▸ PROVIDED RECORDS
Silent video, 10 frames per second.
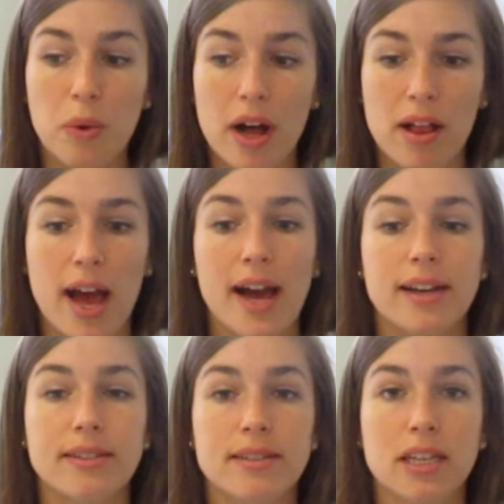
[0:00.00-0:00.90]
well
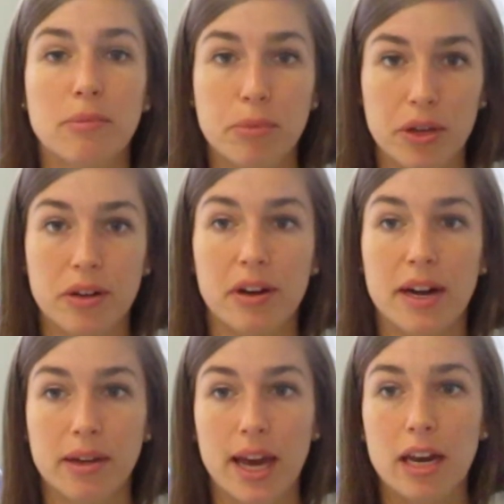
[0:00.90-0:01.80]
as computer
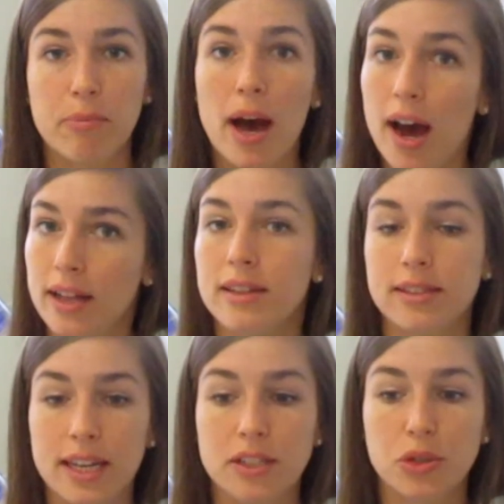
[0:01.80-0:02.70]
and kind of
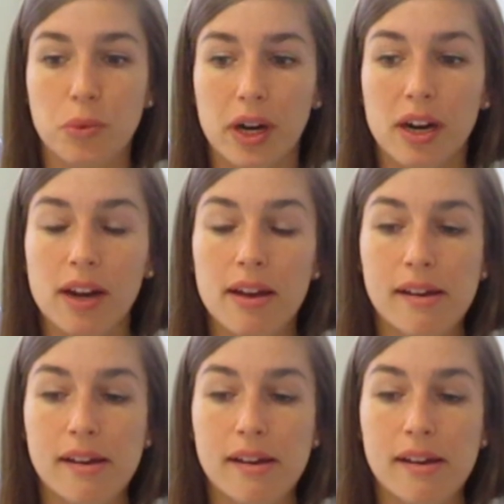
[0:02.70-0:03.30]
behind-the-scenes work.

▸ EXERCISE GOAL
Everything in the listing above, apart from its pictures, must be repeated exactly.

▸ SOLUTION TO THIS PROBLEM
Silent video, 10 frames per second.
[0:00.00-0:00.90]
well
[0:00.90-0:01.80]
as computer
[0:01.80-0:02.70]
and kind of
[0:02.70-0:03.30]
behind-the-scenes work.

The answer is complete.